**WHAT IS BEING ASKED**
Would you please copy only the lines from the line that contains "[0:07.35-0:08.40]" to the end of the data below, exactly, leaving every picture out?
*** Opening of TASK INPUTS ***
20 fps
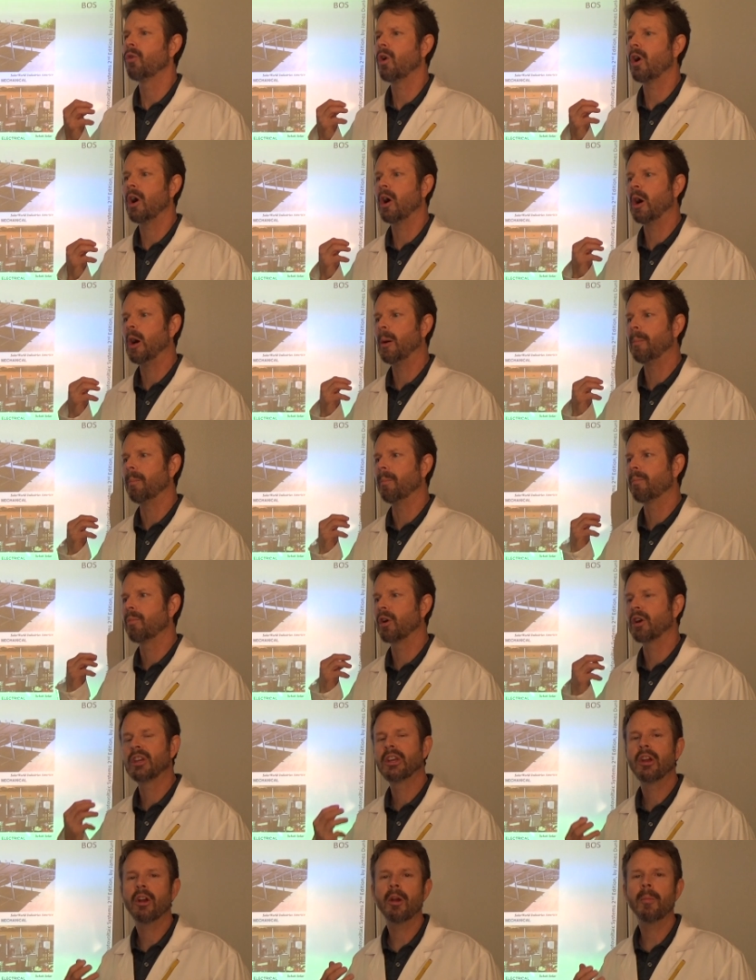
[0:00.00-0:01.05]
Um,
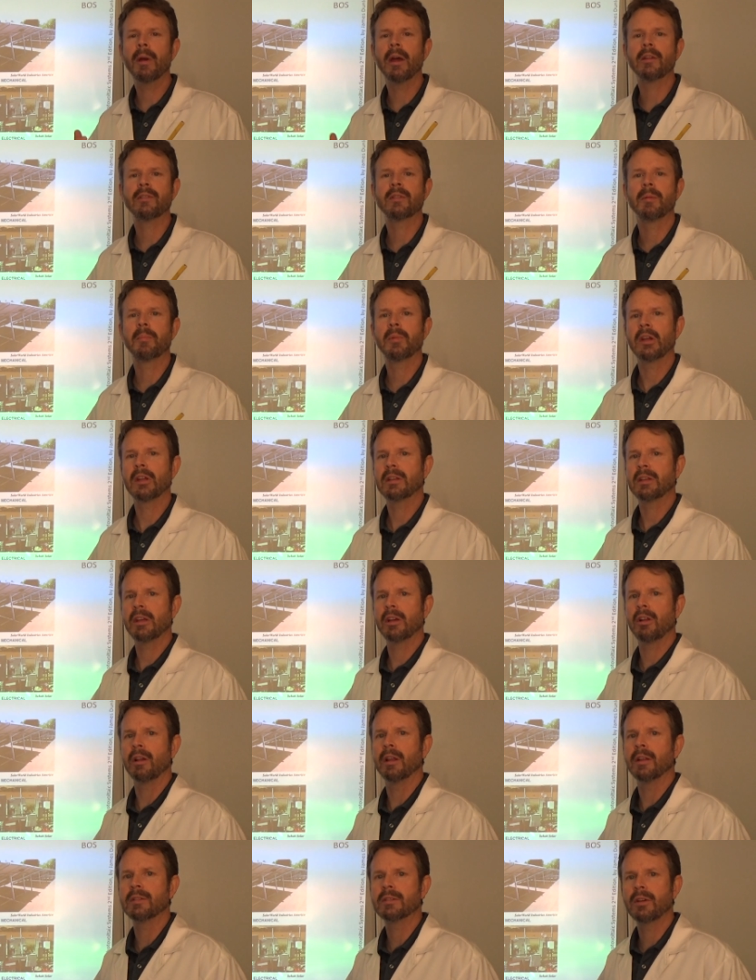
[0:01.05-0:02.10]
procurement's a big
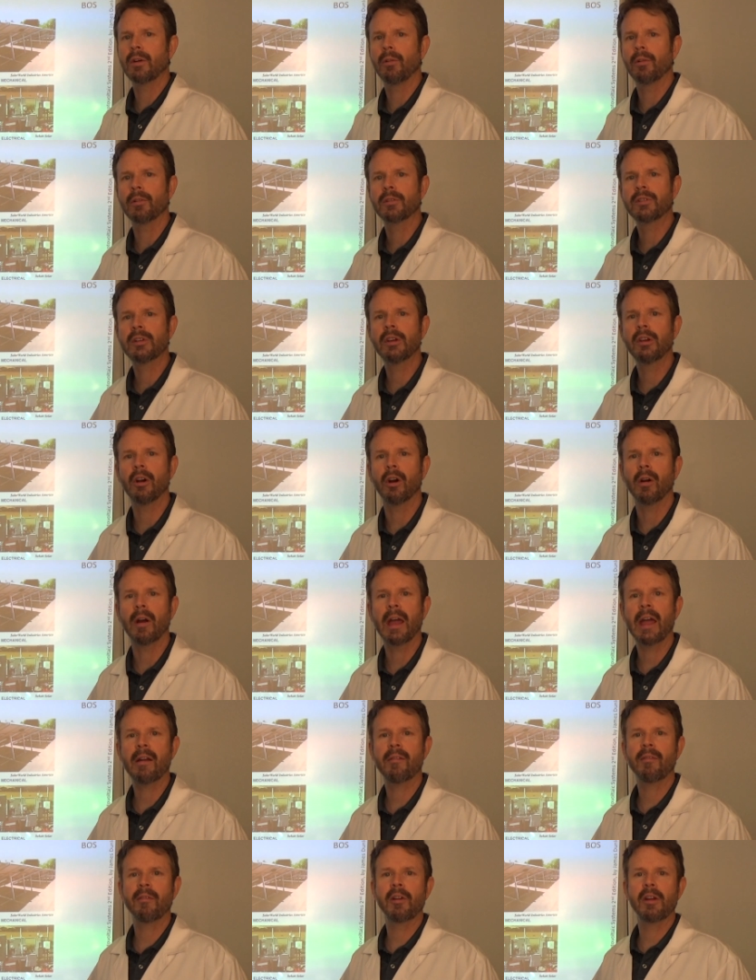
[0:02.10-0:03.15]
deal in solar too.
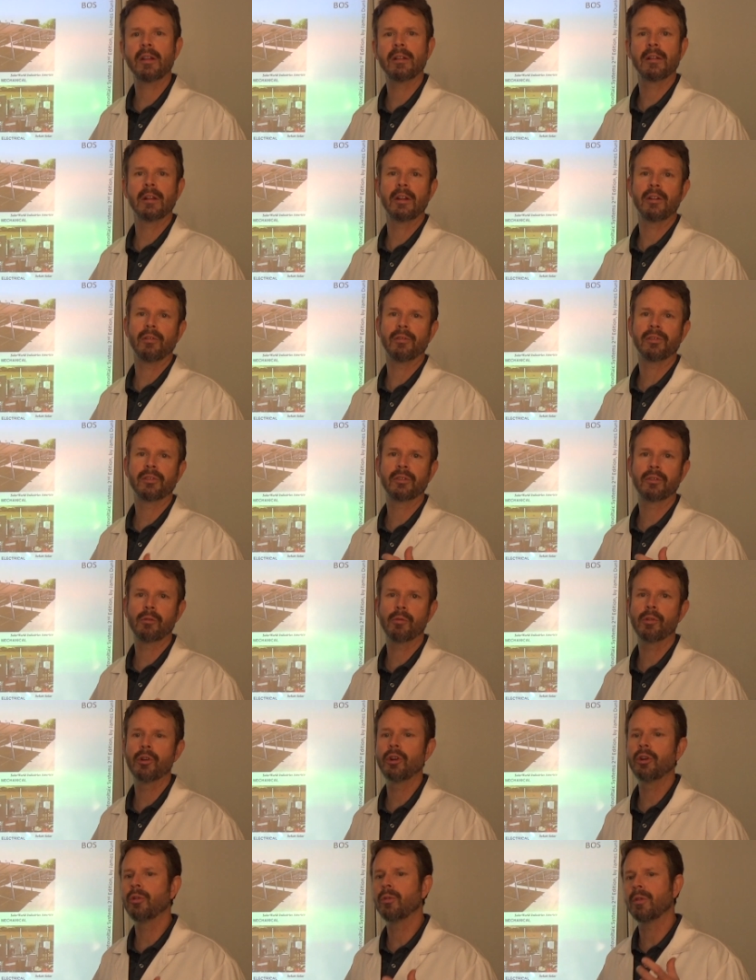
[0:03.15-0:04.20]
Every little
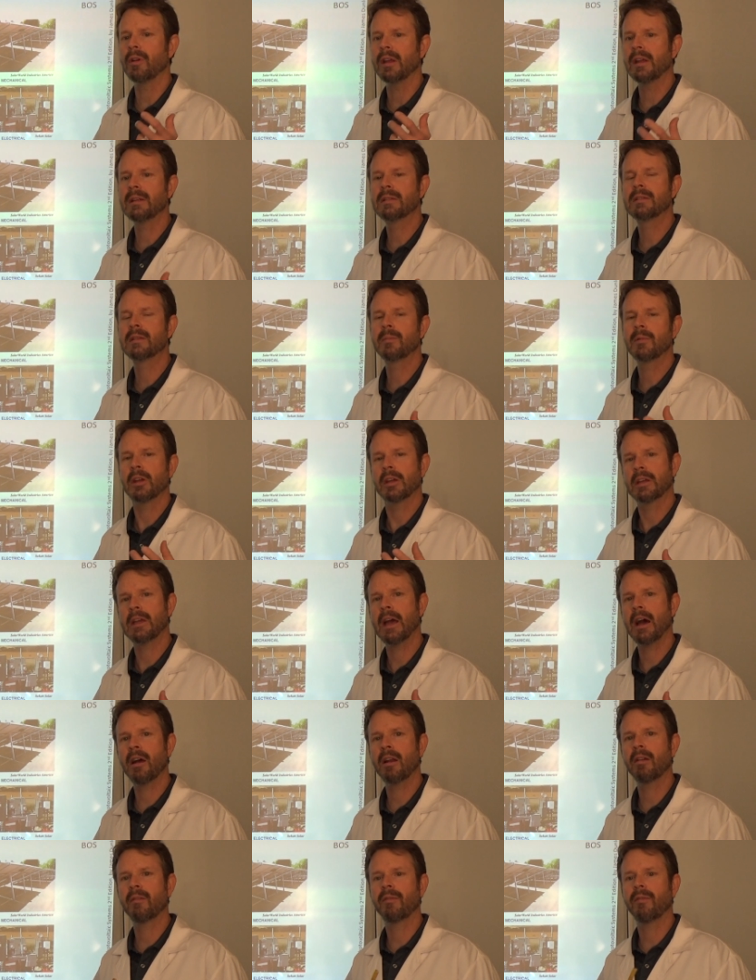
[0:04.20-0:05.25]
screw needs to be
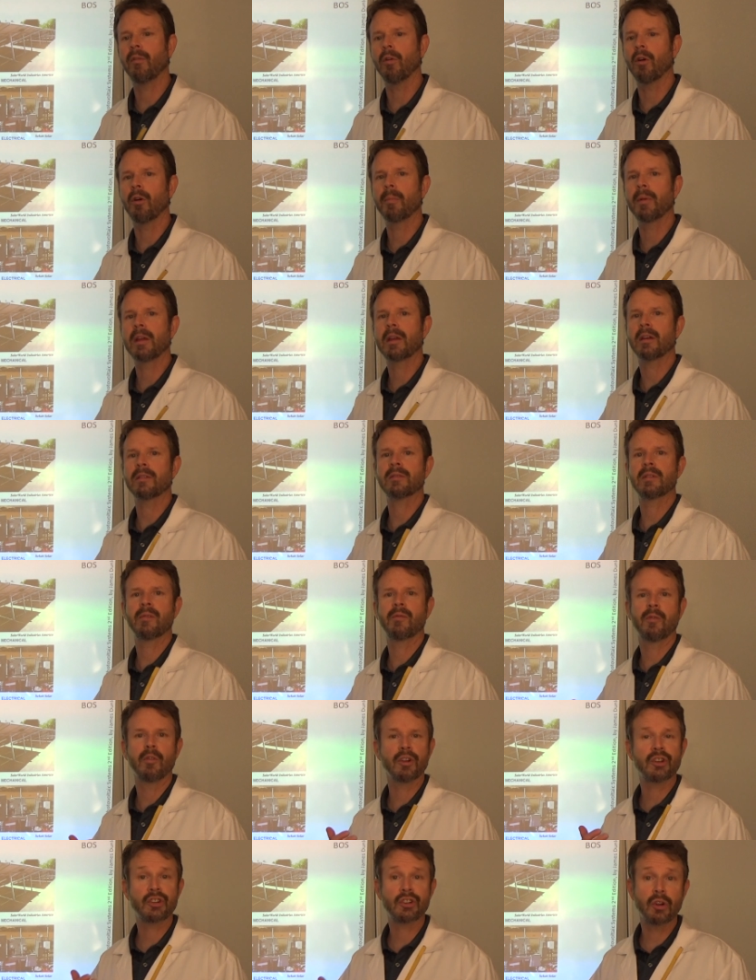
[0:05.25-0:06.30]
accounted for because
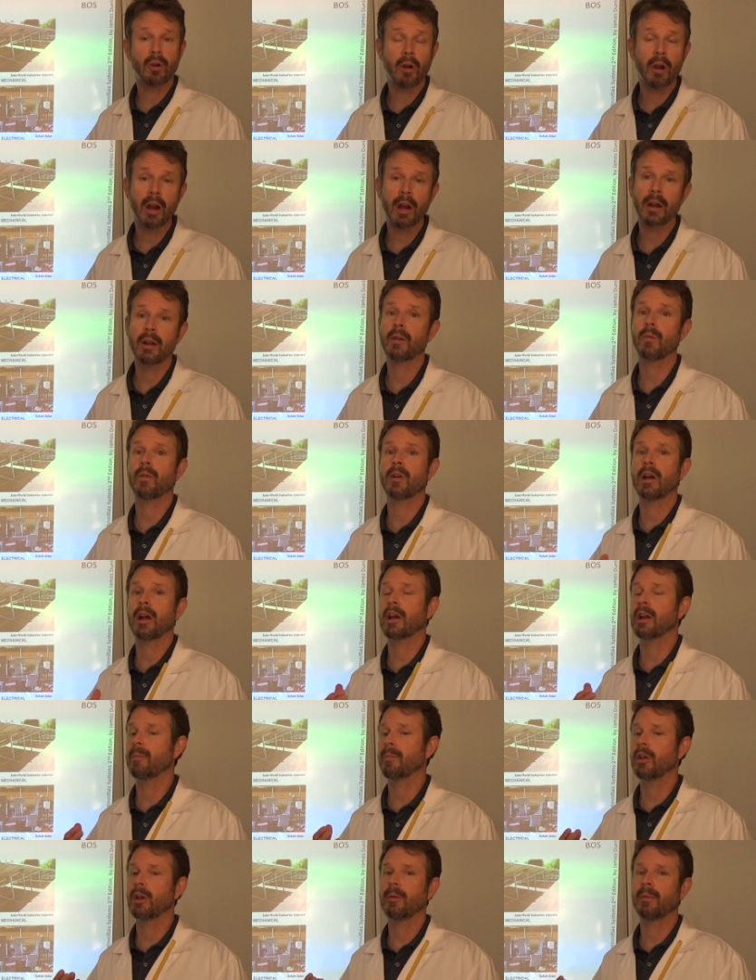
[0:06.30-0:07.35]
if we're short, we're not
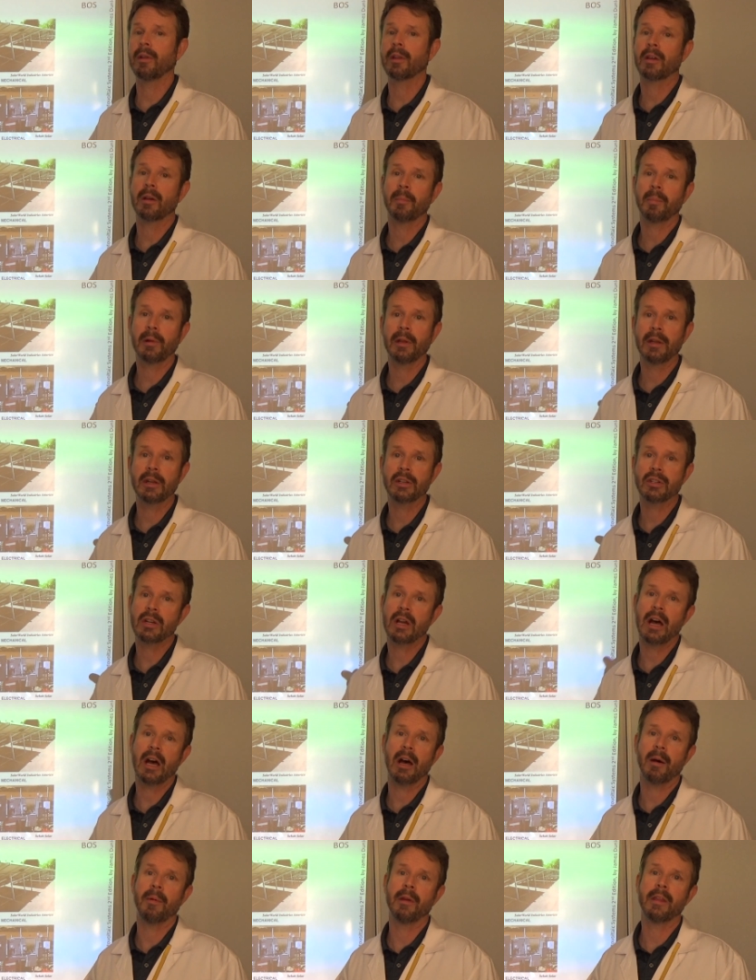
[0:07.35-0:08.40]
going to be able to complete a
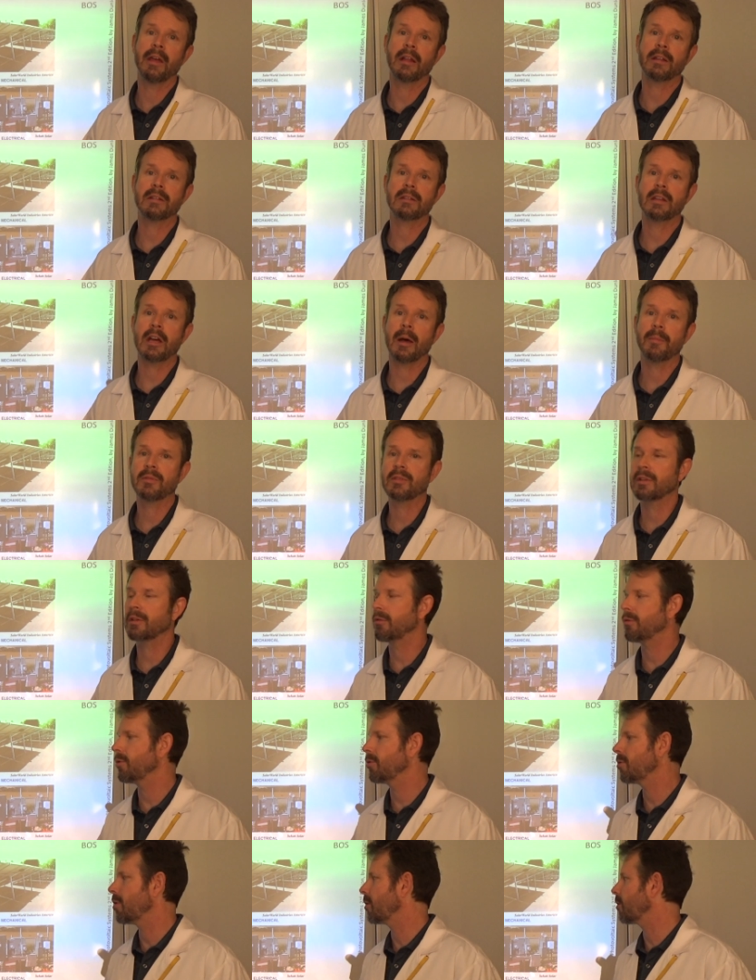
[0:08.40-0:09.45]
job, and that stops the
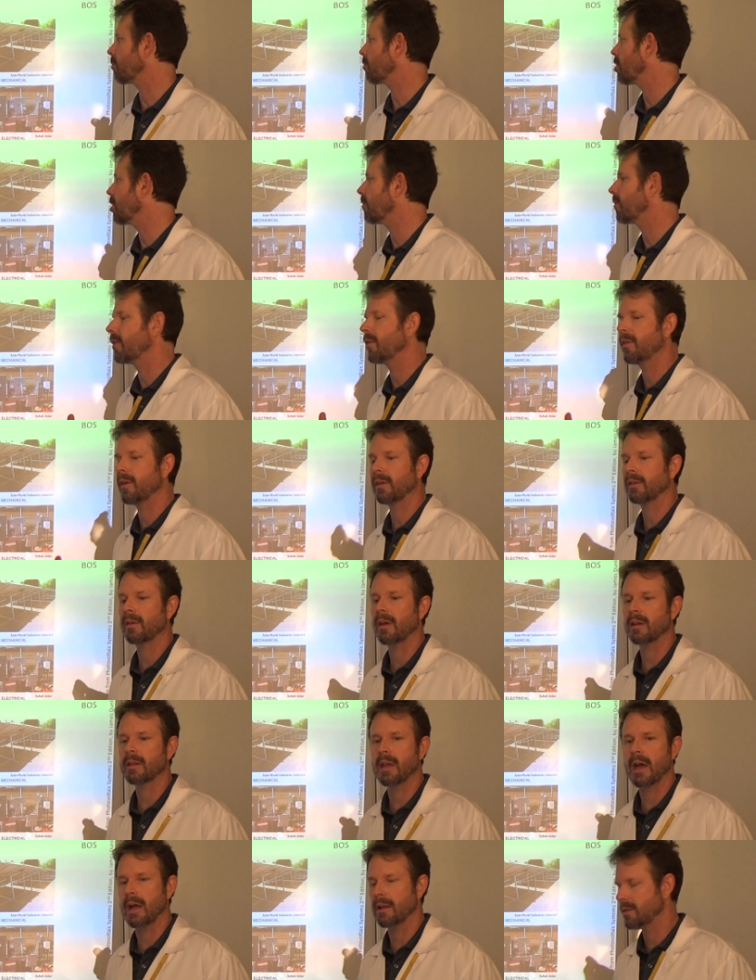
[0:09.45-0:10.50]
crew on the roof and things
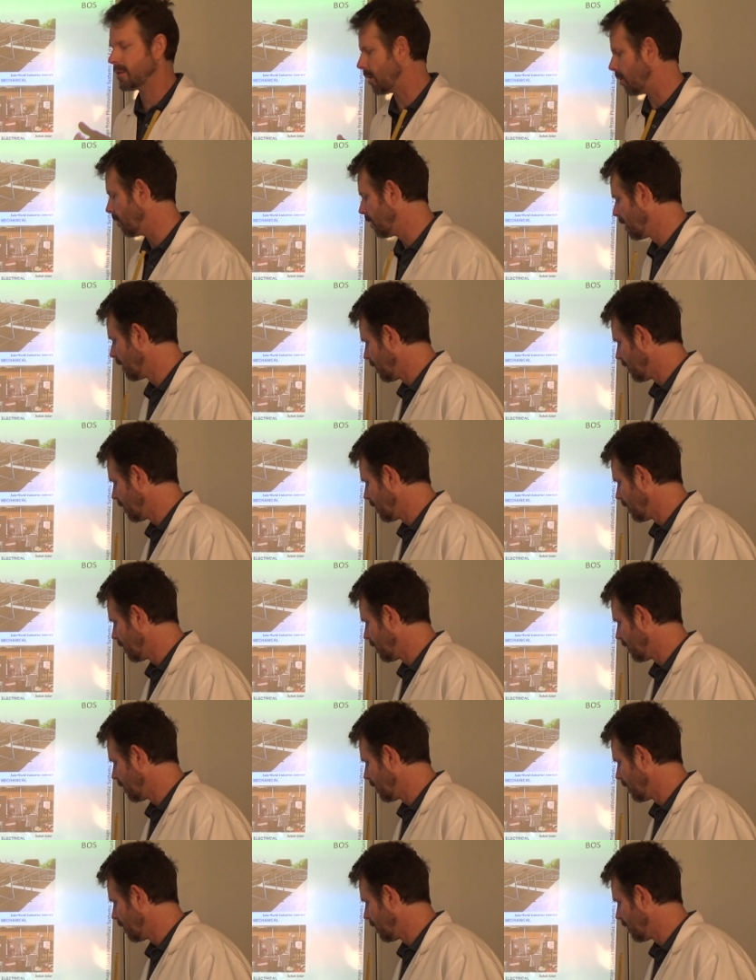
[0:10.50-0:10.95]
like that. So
*** Close of TASK INPUTS ***
**ANSWER BOX**
[0:07.35-0:08.40]
going to be able to complete a
[0:08.40-0:09.45]
job, and that stops the
[0:09.45-0:10.50]
crew on the roof and things
[0:10.50-0:10.95]
like that. So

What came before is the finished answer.